[YOUR OBJECTIVE]: All entries are to be reproduced exactly; the pictures are to be omitted.

[DATA LISTING]:

*** Block opens ***

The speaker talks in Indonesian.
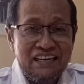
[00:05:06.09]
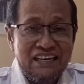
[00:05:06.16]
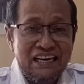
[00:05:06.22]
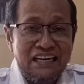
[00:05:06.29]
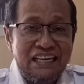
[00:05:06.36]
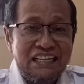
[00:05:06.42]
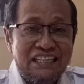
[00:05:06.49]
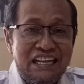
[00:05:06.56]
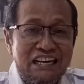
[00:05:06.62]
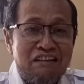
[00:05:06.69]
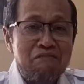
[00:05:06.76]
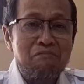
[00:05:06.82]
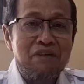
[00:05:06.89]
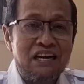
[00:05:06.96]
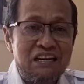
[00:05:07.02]

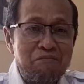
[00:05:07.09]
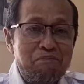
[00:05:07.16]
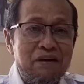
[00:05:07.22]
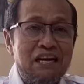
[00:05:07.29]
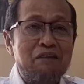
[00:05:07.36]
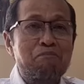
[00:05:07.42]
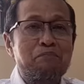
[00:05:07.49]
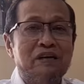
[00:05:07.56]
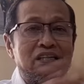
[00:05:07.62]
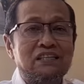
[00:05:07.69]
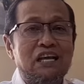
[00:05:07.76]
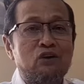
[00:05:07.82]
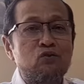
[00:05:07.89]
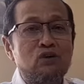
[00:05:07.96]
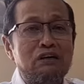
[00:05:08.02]
mengingatkan kita kembali
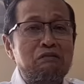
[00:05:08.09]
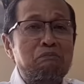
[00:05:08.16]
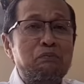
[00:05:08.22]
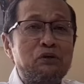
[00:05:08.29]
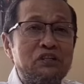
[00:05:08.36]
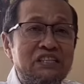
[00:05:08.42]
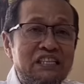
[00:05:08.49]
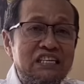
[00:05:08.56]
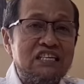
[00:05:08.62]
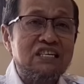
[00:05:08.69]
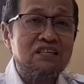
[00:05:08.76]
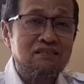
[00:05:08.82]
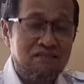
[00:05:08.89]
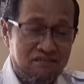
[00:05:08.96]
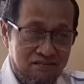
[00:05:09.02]
pada pertarungan
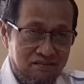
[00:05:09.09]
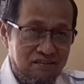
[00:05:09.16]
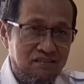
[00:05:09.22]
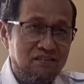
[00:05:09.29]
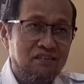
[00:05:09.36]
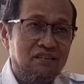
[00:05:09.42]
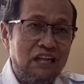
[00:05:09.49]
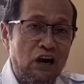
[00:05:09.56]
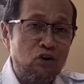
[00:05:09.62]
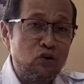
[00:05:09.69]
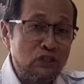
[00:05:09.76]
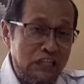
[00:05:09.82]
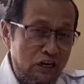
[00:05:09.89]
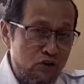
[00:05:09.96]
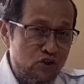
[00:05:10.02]
politik
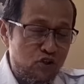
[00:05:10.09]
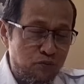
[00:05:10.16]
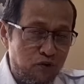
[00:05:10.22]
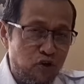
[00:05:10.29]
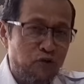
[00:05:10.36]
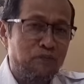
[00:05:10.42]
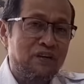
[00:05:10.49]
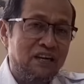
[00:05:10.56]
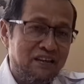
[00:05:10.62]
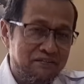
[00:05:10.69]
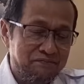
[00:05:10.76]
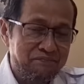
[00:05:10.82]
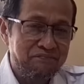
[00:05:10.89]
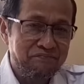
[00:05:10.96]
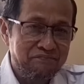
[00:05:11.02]
tahun-tahun
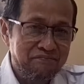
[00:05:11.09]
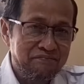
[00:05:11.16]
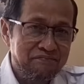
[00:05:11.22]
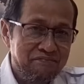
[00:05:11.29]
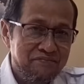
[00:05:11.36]
sebelumnya.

*** Block closes ***

[PROBLEM SOLUTION]:
The speaker talks in Indonesian.
[00:05:06.09]
[00:05:06.16]
[00:05:06.22]
[00:05:06.29]
[00:05:06.36]
[00:05:06.42]
[00:05:06.49]
[00:05:06.56]
[00:05:06.62]
[00:05:06.69]
[00:05:06.76]
[00:05:06.82]
[00:05:06.89]
[00:05:06.96]
[00:05:07.02]

[00:05:07.09]
[00:05:07.16]
[00:05:07.22]
[00:05:07.29]
[00:05:07.36]
[00:05:07.42]
[00:05:07.49]
[00:05:07.56]
[00:05:07.62]
[00:05:07.69]
[00:05:07.76]
[00:05:07.82]
[00:05:07.89]
[00:05:07.96]
[00:05:08.02]
mengingatkan kita kembali
[00:05:08.09]
[00:05:08.16]
[00:05:08.22]
[00:05:08.29]
[00:05:08.36]
[00:05:08.42]
[00:05:08.49]
[00:05:08.56]
[00:05:08.62]
[00:05:08.69]
[00:05:08.76]
[00:05:08.82]
[00:05:08.89]
[00:05:08.96]
[00:05:09.02]
pada pertarungan
[00:05:09.09]
[00:05:09.16]
[00:05:09.22]
[00:05:09.29]
[00:05:09.36]
[00:05:09.42]
[00:05:09.49]
[00:05:09.56]
[00:05:09.62]
[00:05:09.69]
[00:05:09.76]
[00:05:09.82]
[00:05:09.89]
[00:05:09.96]
[00:05:10.02]
politik
[00:05:10.09]
[00:05:10.16]
[00:05:10.22]
[00:05:10.29]
[00:05:10.36]
[00:05:10.42]
[00:05:10.49]
[00:05:10.56]
[00:05:10.62]
[00:05:10.69]
[00:05:10.76]
[00:05:10.82]
[00:05:10.89]
[00:05:10.96]
[00:05:11.02]
tahun-tahun
[00:05:11.09]
[00:05:11.16]
[00:05:11.22]
[00:05:11.29]
[00:05:11.36]
sebelumnya.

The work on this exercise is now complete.